WORK TO COMPLETE =
Transcribe the records in full; omit images.

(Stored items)
-- Opening Marker --

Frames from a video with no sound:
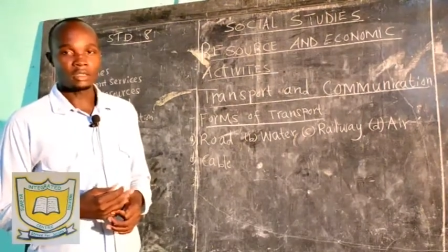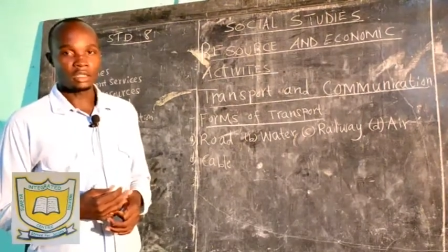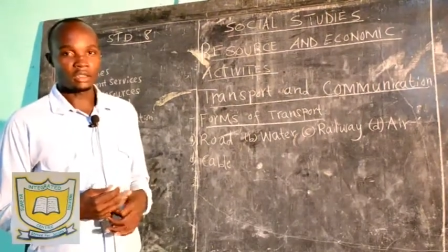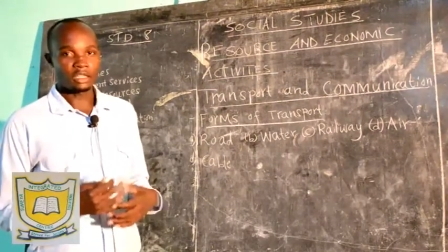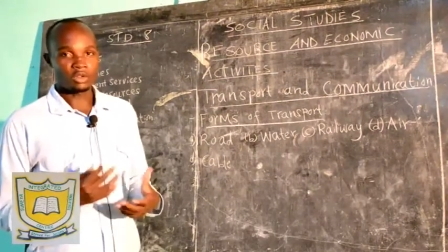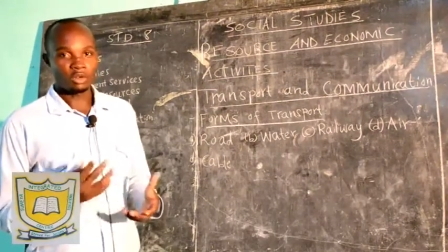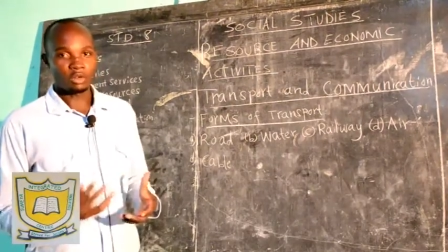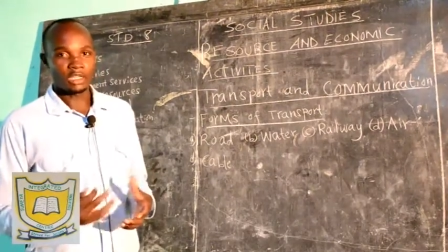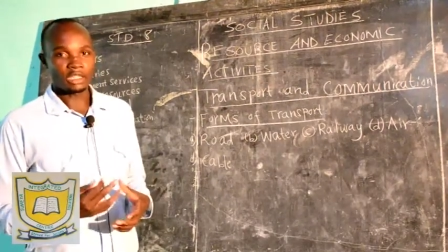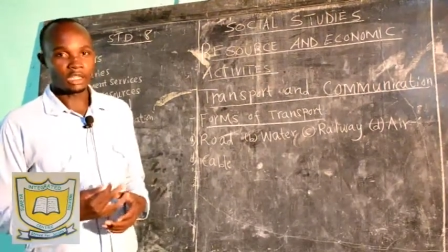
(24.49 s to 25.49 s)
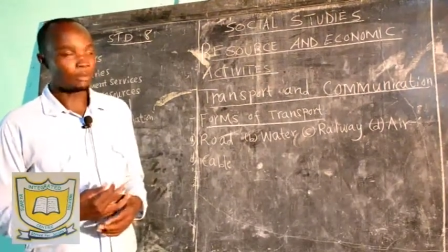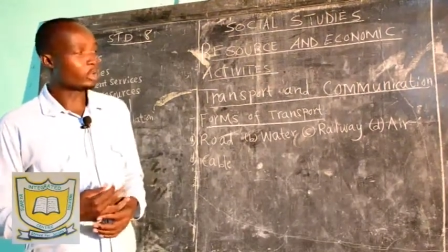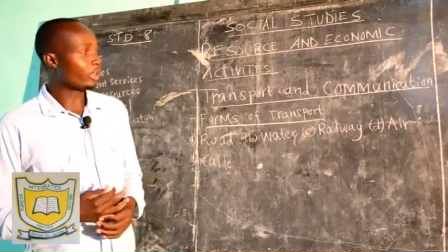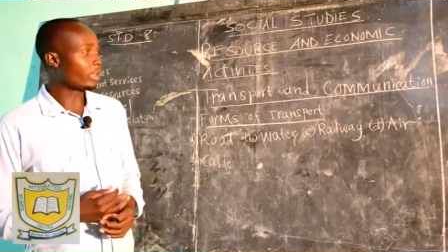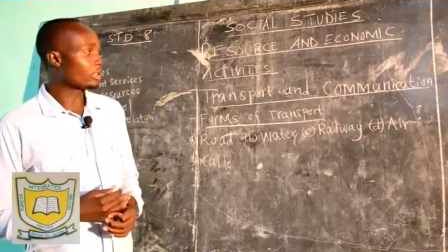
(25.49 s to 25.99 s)
I think we were winding up
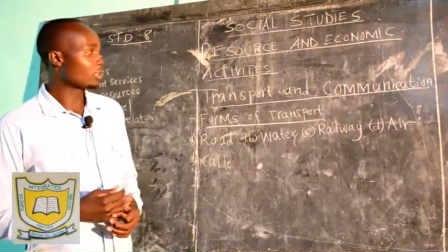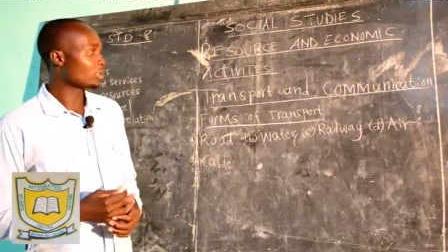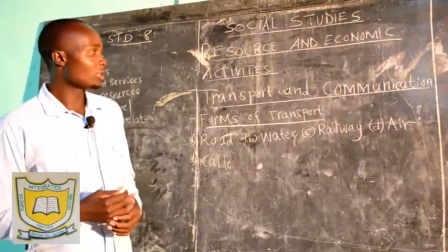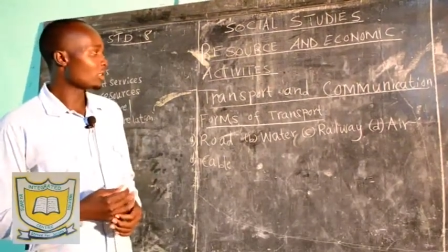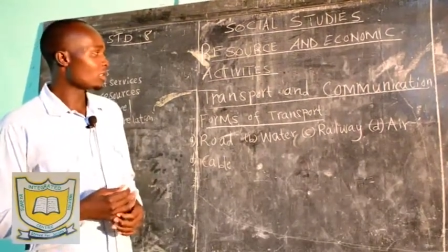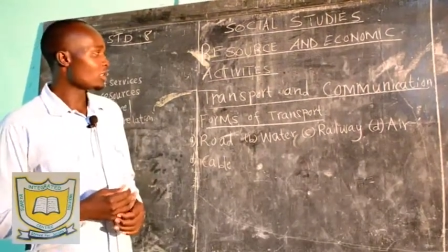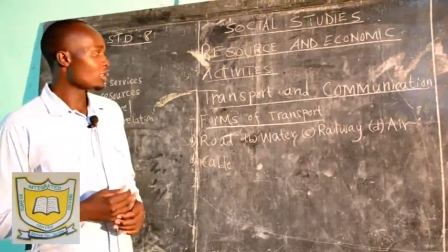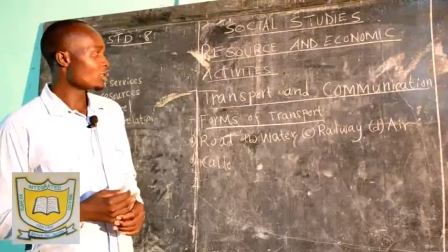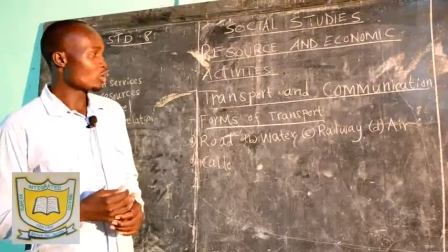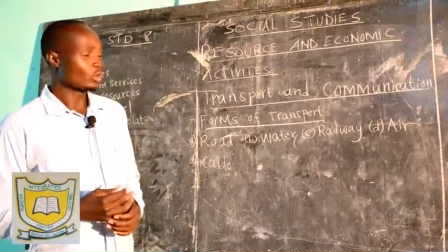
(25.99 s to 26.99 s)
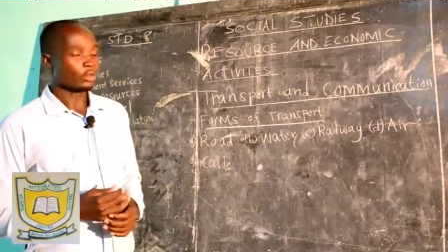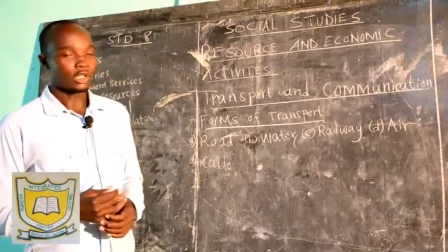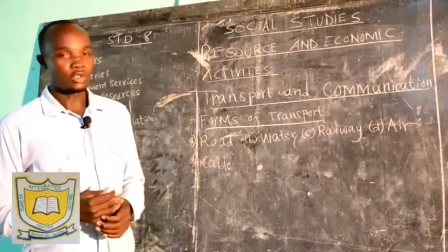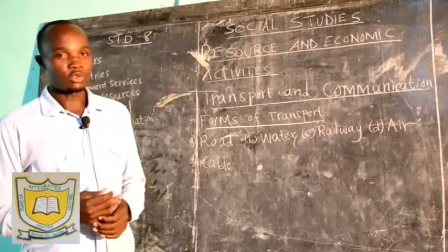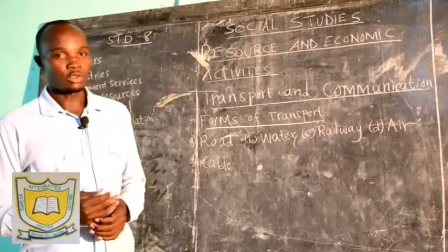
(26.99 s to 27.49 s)
on that. So we
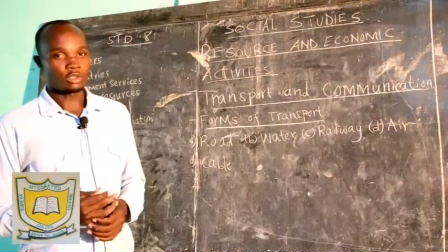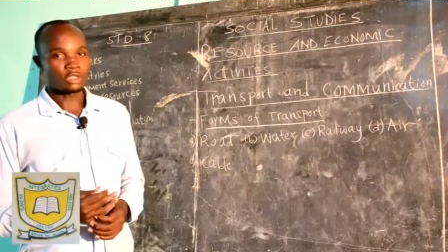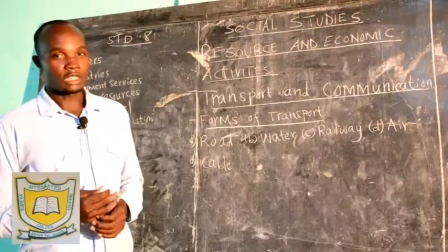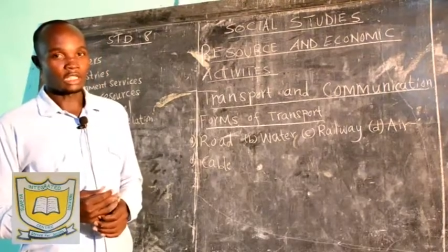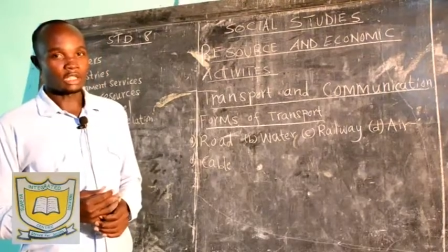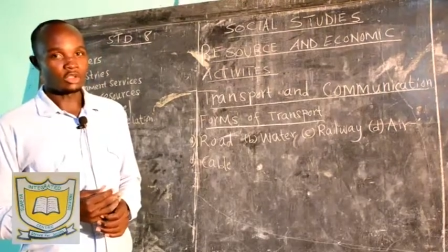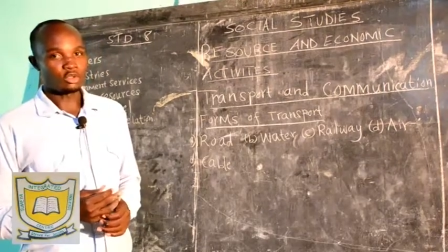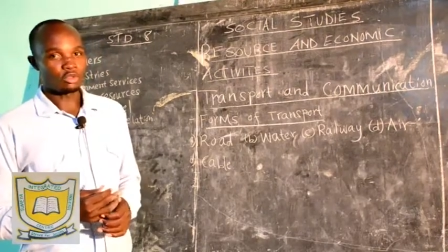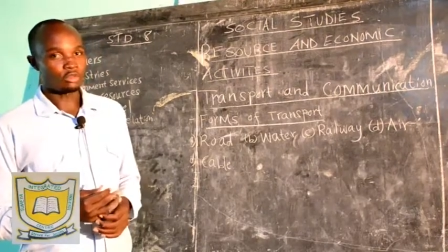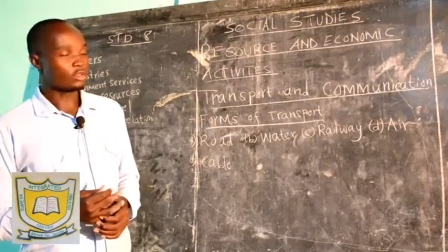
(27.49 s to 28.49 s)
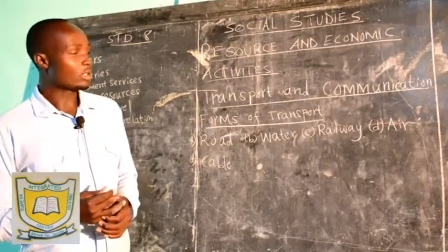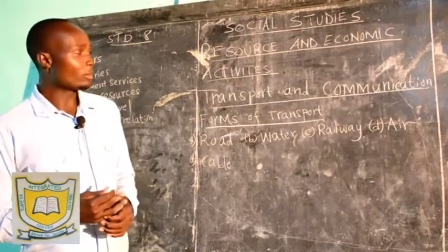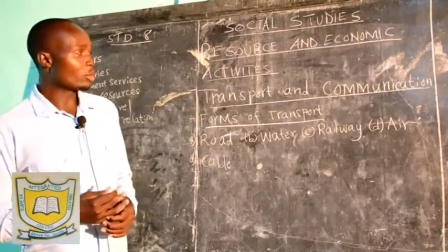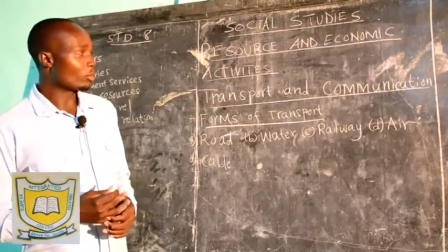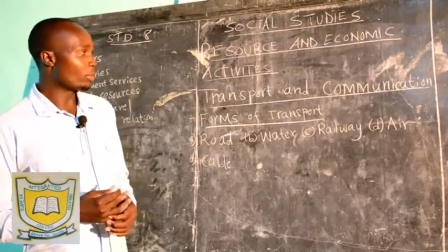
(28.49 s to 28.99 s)
want to start a new
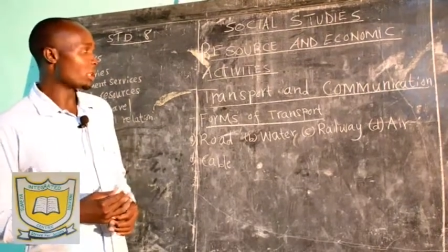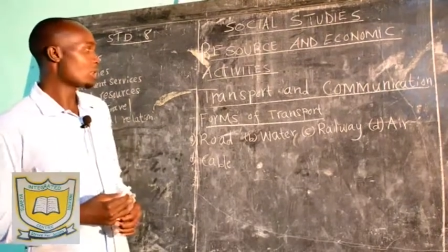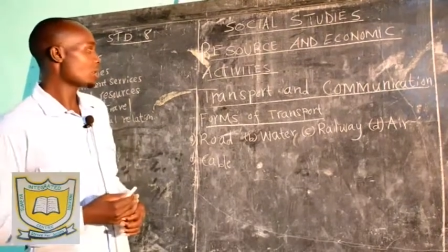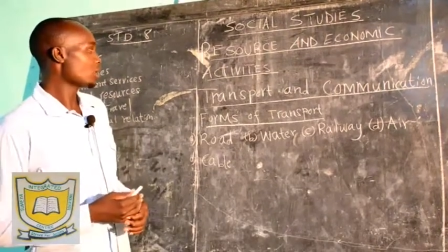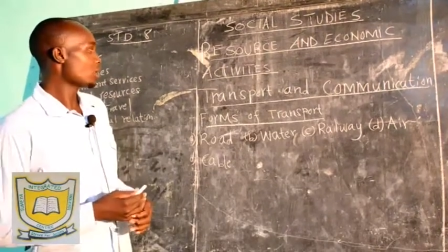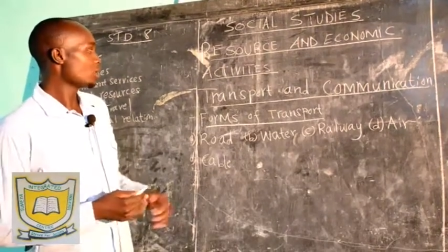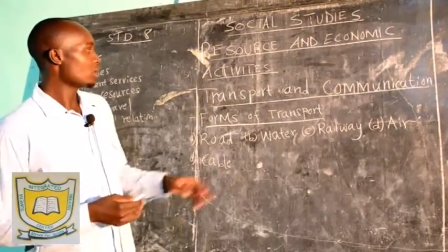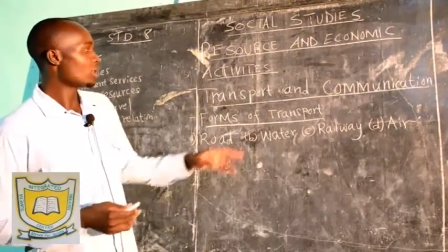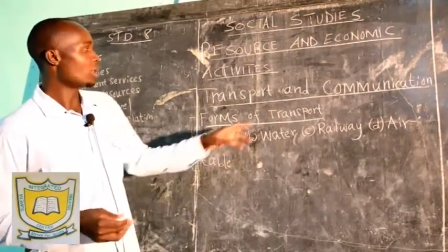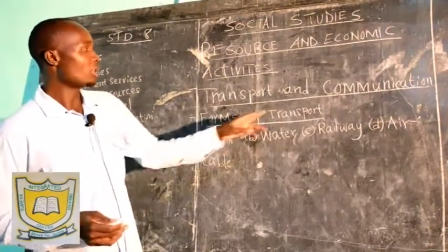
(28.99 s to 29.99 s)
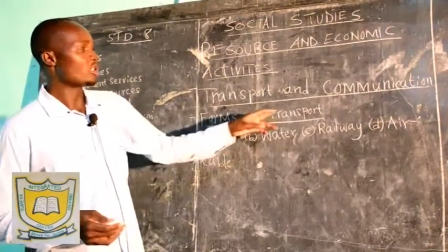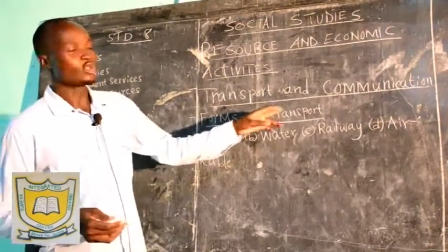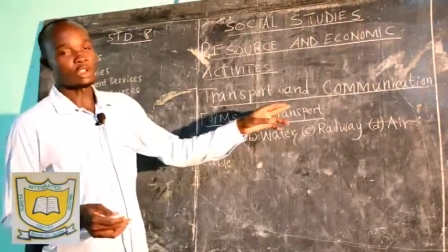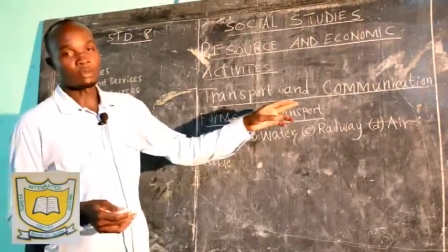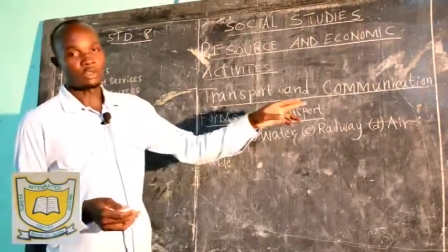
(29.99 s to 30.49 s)
subtopic, that is
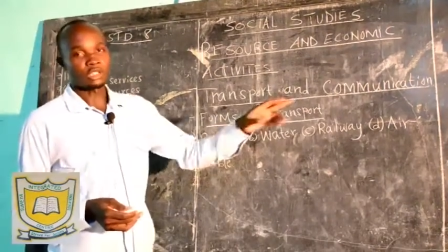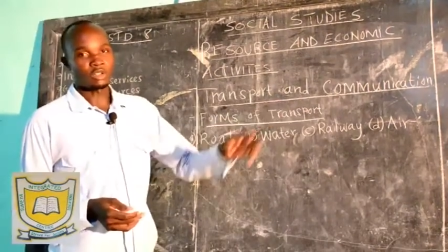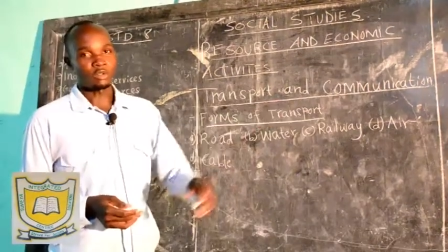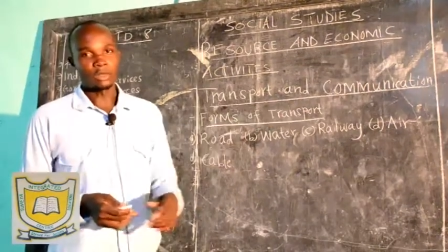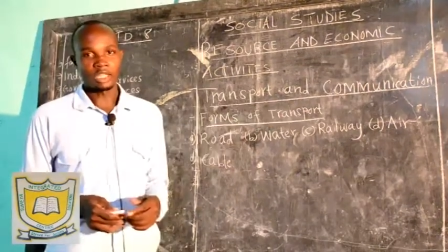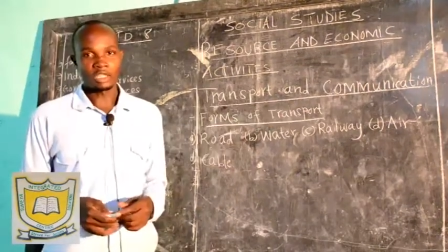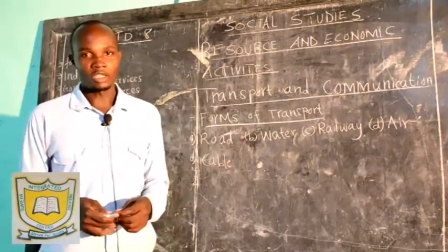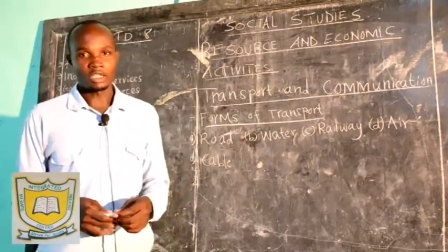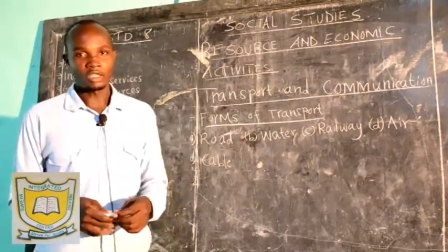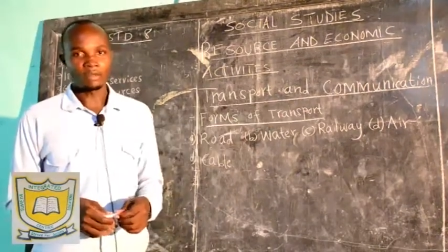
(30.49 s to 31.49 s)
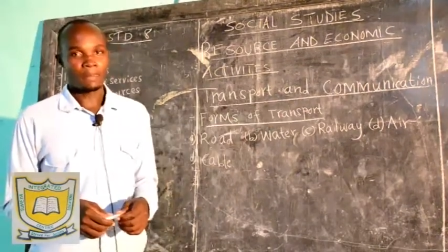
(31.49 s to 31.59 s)
transport and communication.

-- Closing Marker --

REPLY =
Frames from a video with no sound:
(24.49 s to 25.49 s)
(25.49 s to 25.99 s)
I think we were winding up
(25.99 s to 26.99 s)
(26.99 s to 27.49 s)
on that. So we
(27.49 s to 28.49 s)
(28.49 s to 28.99 s)
want to start a new
(28.99 s to 29.99 s)
(29.99 s to 30.49 s)
subtopic, that is
(30.49 s to 31.49 s)
(31.49 s to 31.59 s)
transport and communication.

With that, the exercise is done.